** Problem requirements **
Return the run of lines below that opens with the line containing "Silent video, 10 frames per second." and closes with the line containing "Transcript, with fillers: but", keeping each one exact.

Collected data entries
§

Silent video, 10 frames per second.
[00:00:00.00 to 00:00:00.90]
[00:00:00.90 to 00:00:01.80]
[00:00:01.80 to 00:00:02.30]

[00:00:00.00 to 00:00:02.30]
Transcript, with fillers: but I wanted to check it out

§

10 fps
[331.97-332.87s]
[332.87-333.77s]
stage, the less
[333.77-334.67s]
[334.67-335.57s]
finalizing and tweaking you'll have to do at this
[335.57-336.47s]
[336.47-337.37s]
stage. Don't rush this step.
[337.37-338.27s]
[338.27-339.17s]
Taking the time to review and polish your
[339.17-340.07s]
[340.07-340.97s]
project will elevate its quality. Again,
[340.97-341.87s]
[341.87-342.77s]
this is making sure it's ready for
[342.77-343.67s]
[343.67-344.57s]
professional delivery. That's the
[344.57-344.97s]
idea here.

§

** Answer to this problem **
Silent video, 10 frames per second.
[00:00:00.00 to 00:00:00.90]
[00:00:00.90 to 00:00:01.80]
[00:00:01.80 to 00:00:02.30]

[00:00:00.00 to 00:00:02.30]
Transcript, with fillers: but I wanted to check it out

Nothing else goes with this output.